Most of us know that it is important to back up our data so we don’t risk losing our precious photos, videos and work. I prefer to back up the data using a combination of external hard drives and cloud-based backup (storage). For saving data to the cloud, I’ve been using Backblaze for several years.
Simple to choose, simple to use
One of the things I love about Backblaze is that it’s simple from the very beginning. The deals are simple. It’s $7/month, $70/year or $130/two years, all including a 15-day free trial. Any plan you choose has unlimited data backup. And it doesn’t matter what kind of file type or size.
Like every other online backup service, Backblaze allows you to back everything up automatically when it’s changed or when you add new data. And yes, Backblaze allows you to back up from external drives from a single computer. How many? As many as you wish.
How do you use Backblaze?
I will describe how to use Personal Backup, the choice you would most likely use.

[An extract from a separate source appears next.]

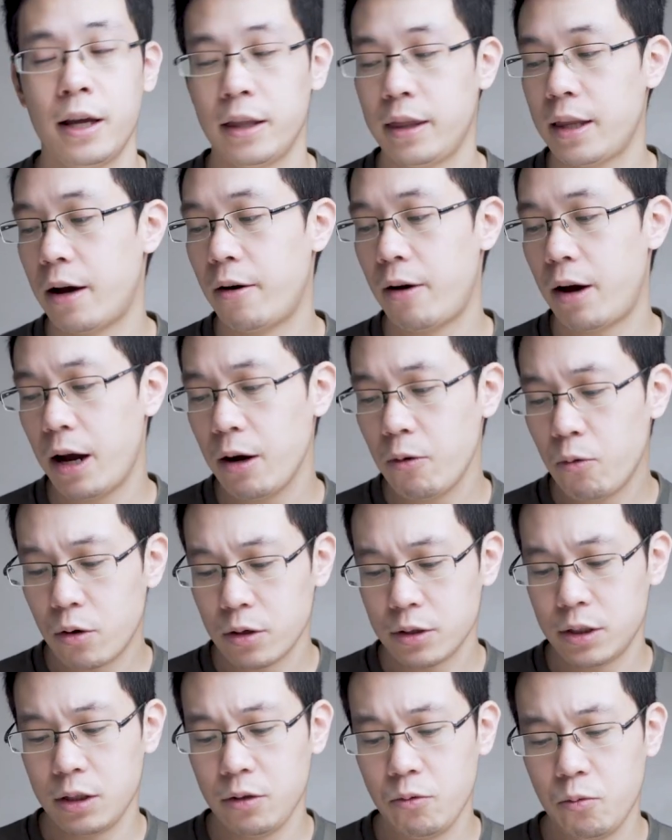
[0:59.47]
Now, I
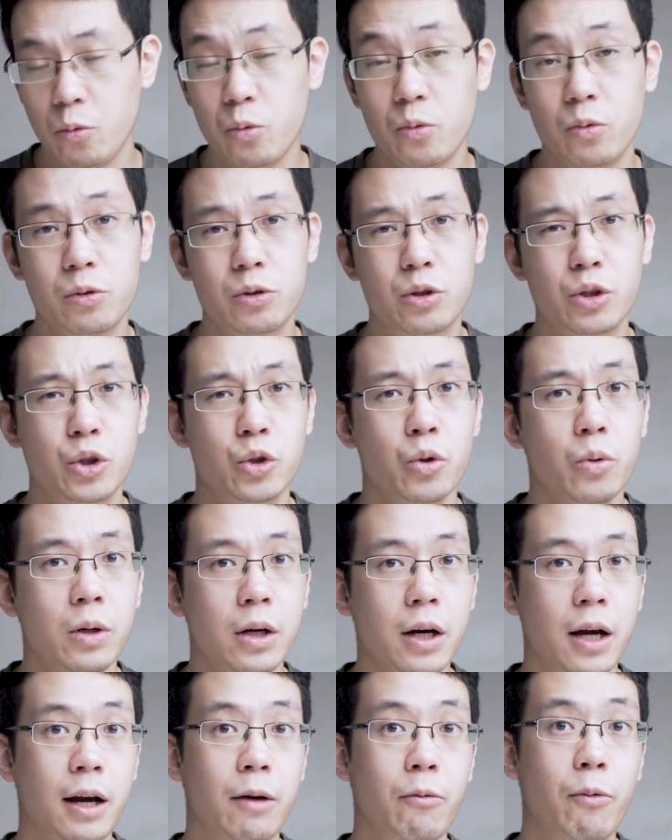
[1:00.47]
wasn't sure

The system requirements are MacOS 10.9/Windows 7 or higher, broadband connection and 5 GB of free space.
Choosing your settings in Backblaze
I will be using screenshots from my Mac. However, the options for Windows are the same.
After installing Backblaze, you can set and forget your options. Backblaze will then run in the background unless you want to do something different.

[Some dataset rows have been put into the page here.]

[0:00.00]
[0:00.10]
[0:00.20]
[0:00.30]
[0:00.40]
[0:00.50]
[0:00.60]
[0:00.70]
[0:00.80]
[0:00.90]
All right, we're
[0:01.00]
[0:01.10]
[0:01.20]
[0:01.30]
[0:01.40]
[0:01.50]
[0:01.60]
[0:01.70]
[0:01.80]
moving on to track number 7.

This allows you to choose the drives that you will back up. I’ve also chosen to show the Backblaze icon in the menu bar, which allows quick access.
You may choose between Automatic Throttle and Manual Throttle. Automatic Throttle automatically adjusts the speed of backups. If you turn this off, you can set how much of your internet bandwidth you wish to use for backups. Maxing it out to the right uses more of your bandwidth and backs up faster.

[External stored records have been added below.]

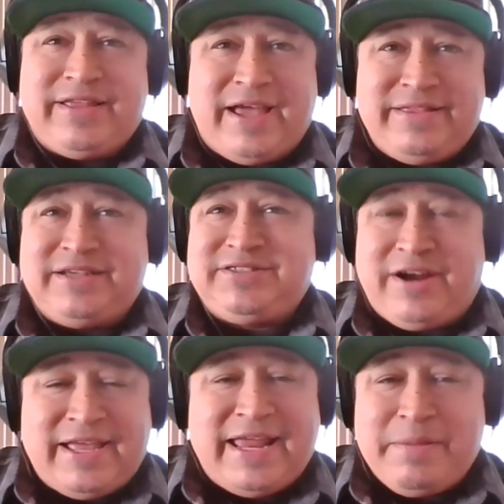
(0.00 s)
and they
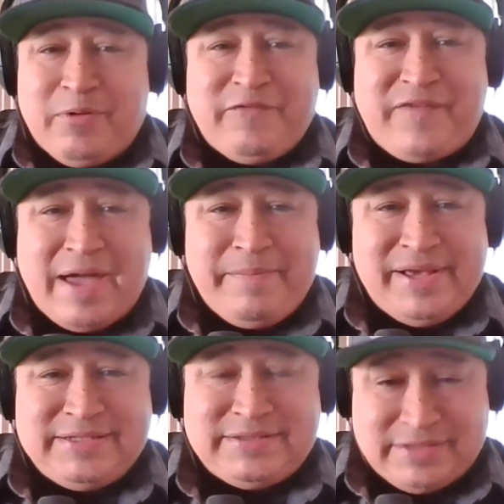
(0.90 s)
started getting more fan
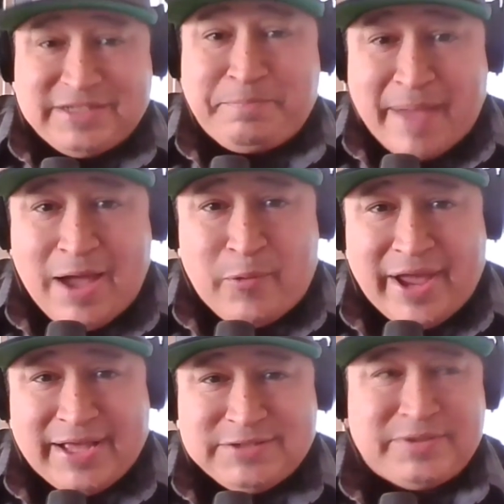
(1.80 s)
base, these
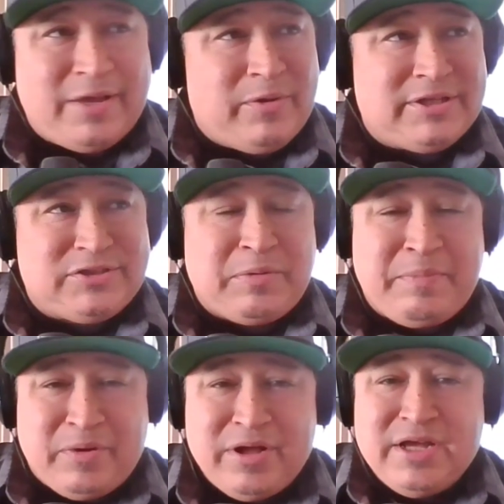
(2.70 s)
bandwagons, when they won the Super
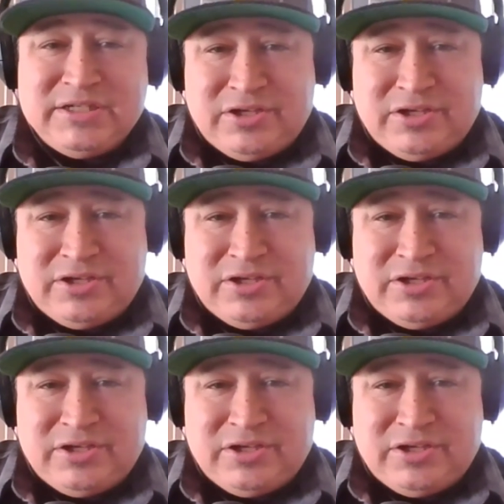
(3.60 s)
Bowl.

I’ve used it maxed out for years, forgetting that I had set it that way, and never had an issue even with multiple computers working simultaneously. However, if you have limited bandwidth, using Automatic Throttle might be a better choice. Backblaze allows you to check your home bandwidth and also describes throttle.
Backblaze allows you to choose the amount of threads that you back up simultaneously. Multi-thread uploads give you the ability to upload multiple files or multiple parts of one file simultaneously. Backblaze’s current maximum is 100.
Currently, Backblaze recommends eight threads. That seemed to work well for my needs. Adjust this for your particular needs. Add more threads to see if the performance changes. If you see improvements in the upload rate without any performance issues on your computer, then try adding some more to determine the optimal amount of threads.
Choose between Continuously, Once a Day or Only when I click <Backup Now>. If you choose Continuously and have selected optimal performance settings as done above, your data will be backed up as you use your computer normally. Nothing else needs to be done.
Backblaze works in the background
That’s it. Backblaze goes to work. You will not be aware that anything is different, but your data is constantly being backed up. For $130 for two years, this offers incredible piece of mind.
If you were to have a catastrophic failure in which your drives and backup drives fail, you could back up your entire system from Backblaze by either having them mail you a hard drive or downloading the data.
I should add here that if you have them mail you an 8TB drive for $189, you have the option of keeping the drive or returning it for a full refund. Doing the latter makes this service free, a rather fantastic deal.